Avesso a celulares e adepto de conversas olhos-nos-olhos curtas e produtivas, o empresário paulista Antônio Ermírio de Moraes, um dos proprietários do conglomerado de 96 empresas que integram o Grupo Votorantim, “foi pra rua” diversas vezes como um solitário idealista a enxergar bem demais e longe demais. Pisou asfalto e amassou barro acalentado sobretudo por três inabaláveis crenças – as duas primeiras são as de que é imprescindível melhorar a educação e o sistema de saúde para melhorar o País. A terceira fé desse católico fervoroso é a soma das duas anteriores: Antônio acredita no Brasil. Ele não se cansava de repetir “(…) o brasileiro é tolerante. Se o Brasil tivesse sido colonizado por espanhóis, eles já tinham posto fogo na nação.” Antônio sabe que a Revolução Francesa começou com o aumento do preço do pão e foi dar no Terceiro Estado. Se o estamento estatal-burocrático e patrimonialista, que por aqui ganhou o elegante rótulo de “classe política”, ouvisse esse empresário econômico nas frases, mas esbanjador de dados e estatísticas corretos a cimentar suas teses, o País estaria de fato mais educado e saudável.

Uma das incontáveis ocasiões em que Antônio pisou asfalto era sábado de manhã. Abriu o jornal e uma notícia lhe gritou “vem pra rua”: o Colégio São Bento, um dos mais tradicionais do Brasil, localizado no centro de São Paulo, ia fechar as portas porque seu prédio apodrecera e os recursos financeiros haviam minguado. Antônio se dirigiu imediatamente a pé para o colégio e foi barrado pelo frade que o atendeu porque o religioso pensou que ele estava ali para vender mercadorias, mas se viu salvo pelo diretor que o reconheceu e lhe perguntou: “Em que posso ajudá-lo, dr. Antônio?” Era o inverso: o empresário salvou o São Bento. Antônio amassou barro na gigantesca favela de Heliópolis, uma das maiores da América do Sul, vinte e quatro horas depois que um incêndio a flagelara ainda mais. Olhou escombro e cinza pessoalmente. Conversou com o maestro Silvio Baccarelli. Entrou-lhe por um ouvido e saiu-lhe pelo outro a fala do bloco dos políticos acomodados de que a favela queria escola de samba. E, juntamente com o maestro, formou uma orquestra sinfônica na qual ingressou o garotinho que “pintava” como futuro líder do tráfico – o menino cresceu e tornou-se músico profissional. A orquestra foi premiada em Berlim. O São Bento e a favela são só dois exemplos de como Antônio acreditava no poder transformador social da educação. E acreditava no Brasil.
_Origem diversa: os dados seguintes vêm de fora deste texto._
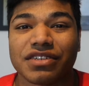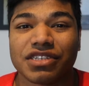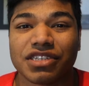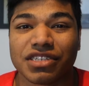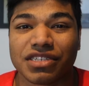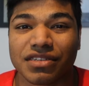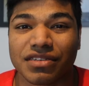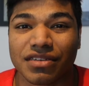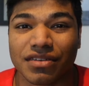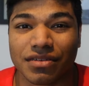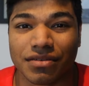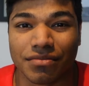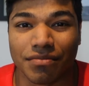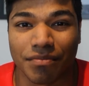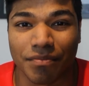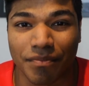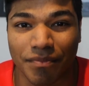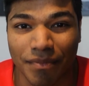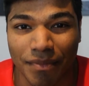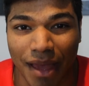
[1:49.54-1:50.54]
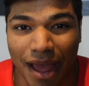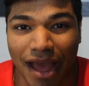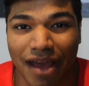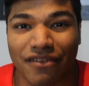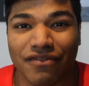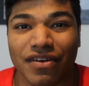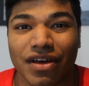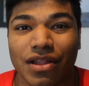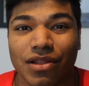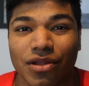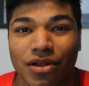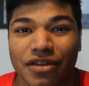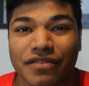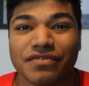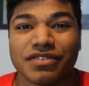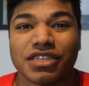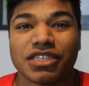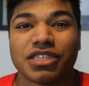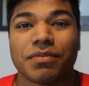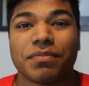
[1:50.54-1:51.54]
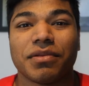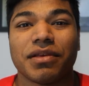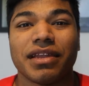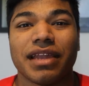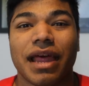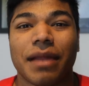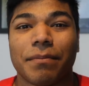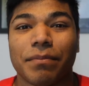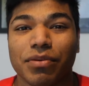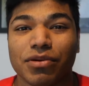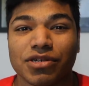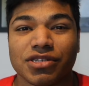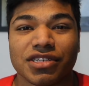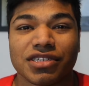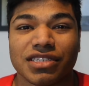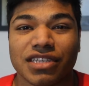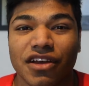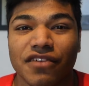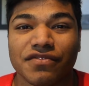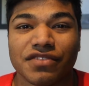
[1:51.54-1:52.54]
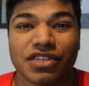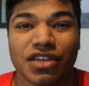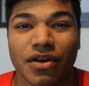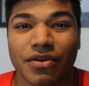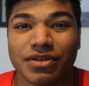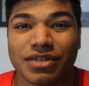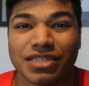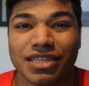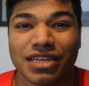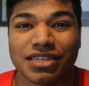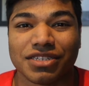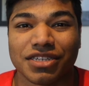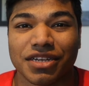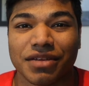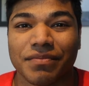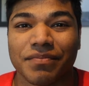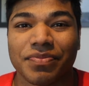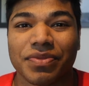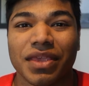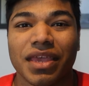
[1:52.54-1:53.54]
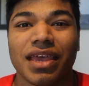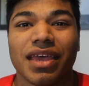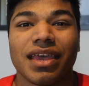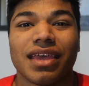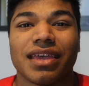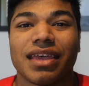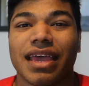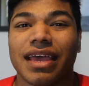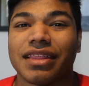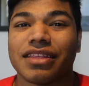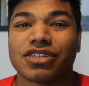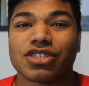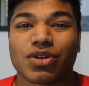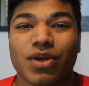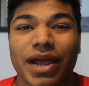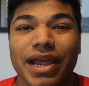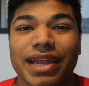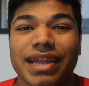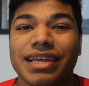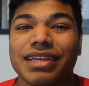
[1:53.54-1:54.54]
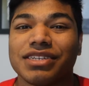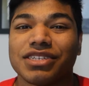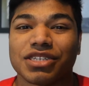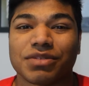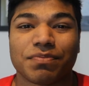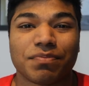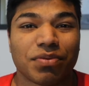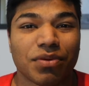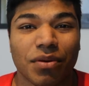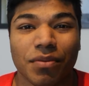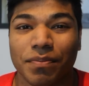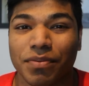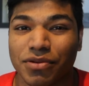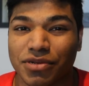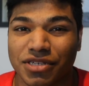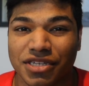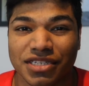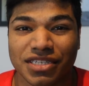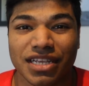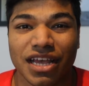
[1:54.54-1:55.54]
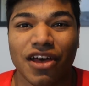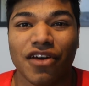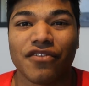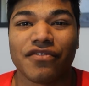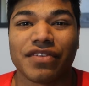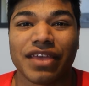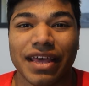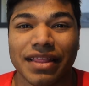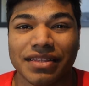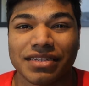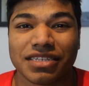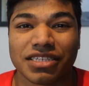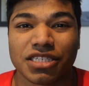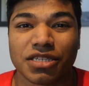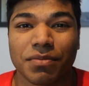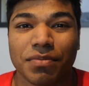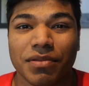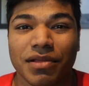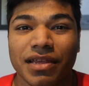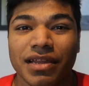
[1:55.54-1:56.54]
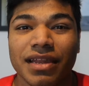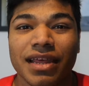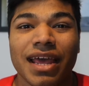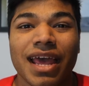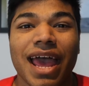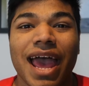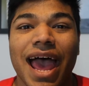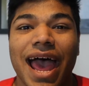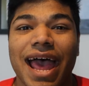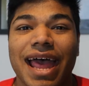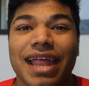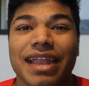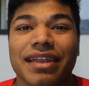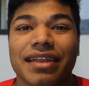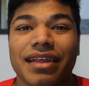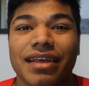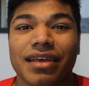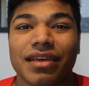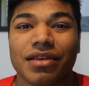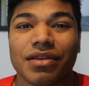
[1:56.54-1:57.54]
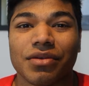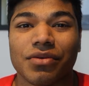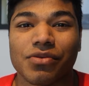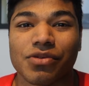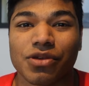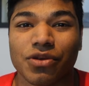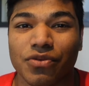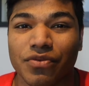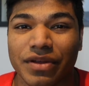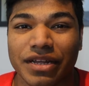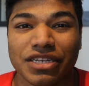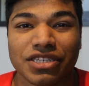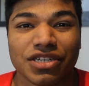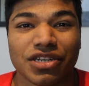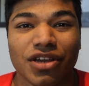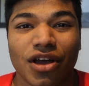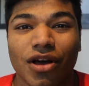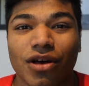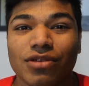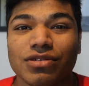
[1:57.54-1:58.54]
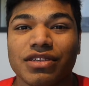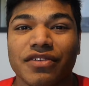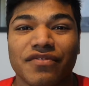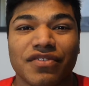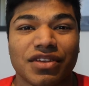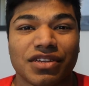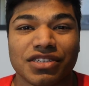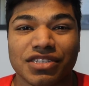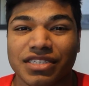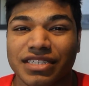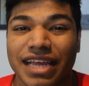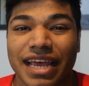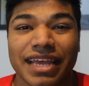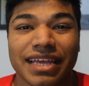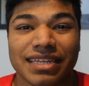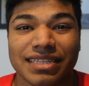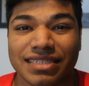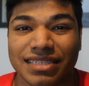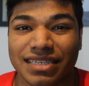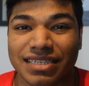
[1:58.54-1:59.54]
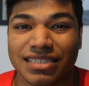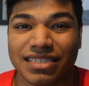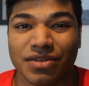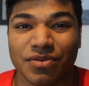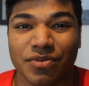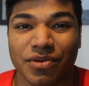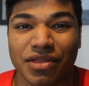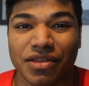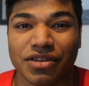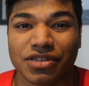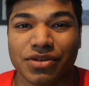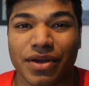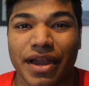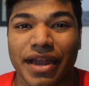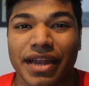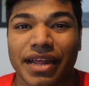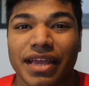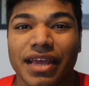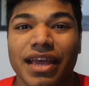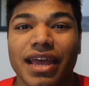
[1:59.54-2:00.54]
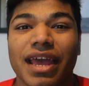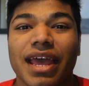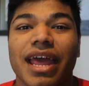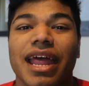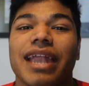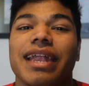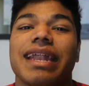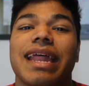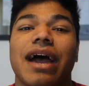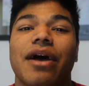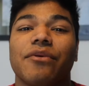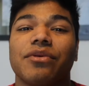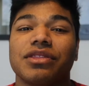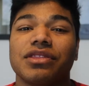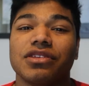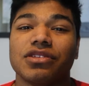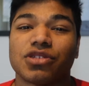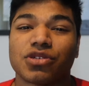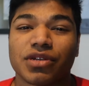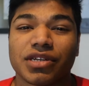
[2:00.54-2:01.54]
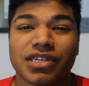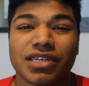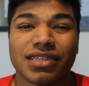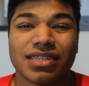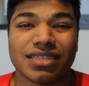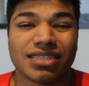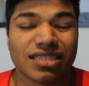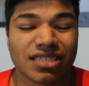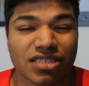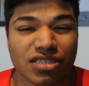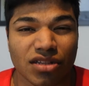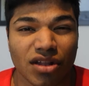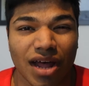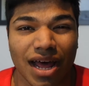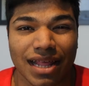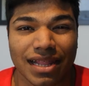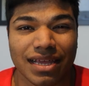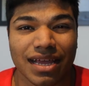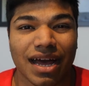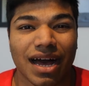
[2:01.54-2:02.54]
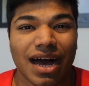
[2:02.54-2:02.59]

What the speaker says: just have a lot of discipline and push yourself to go into that gym. Yeah, the training, just push yourself, get the discipline, and you'll reach your goals if you just stay consistent with your training. Now with nutrition, this is slightly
Durante quatro décadas, incansavelmente, o empresário ia “pra rua” e pessoalmente administrava o Hospital Beneficência Portuguesa, referência na área da saúde, do qual era mantenedor. Certa vez notou desperdício de esparadrapo e provou que haviam gasto em três meses sete mil metros quadrados do produto. Ele punha ordem na casa. Esse é o Antônio que acredita no Brasil acreditando na melhoria dos hospitais. Para finalizar, o Antônio católico foi “pra rua” e salvou a Catedral da Sé, juntamente com os banqueiros Lázaro de Mello Brandão, Olavo Setubal e José Safra. Um dos traços do caráter do empresário era manter-se no maior anonimato possível em relação às suas obras sociais – mas tanto fez que alguns de seus atos não tinham como não se tornarem públicos. Essas e outras caminhadas estão na excelente biografia “Antônio Ermírio de Moraes – Memórias de um Diário Confidencial”, escrita pelo amigo de 35 anos e Ph.D. em sociologia pela University of Wisconsin, José Pastore. Leitura obrigatória em Brasília e para os manifestantes de todo o País. Dá sim para acreditar no Brasil.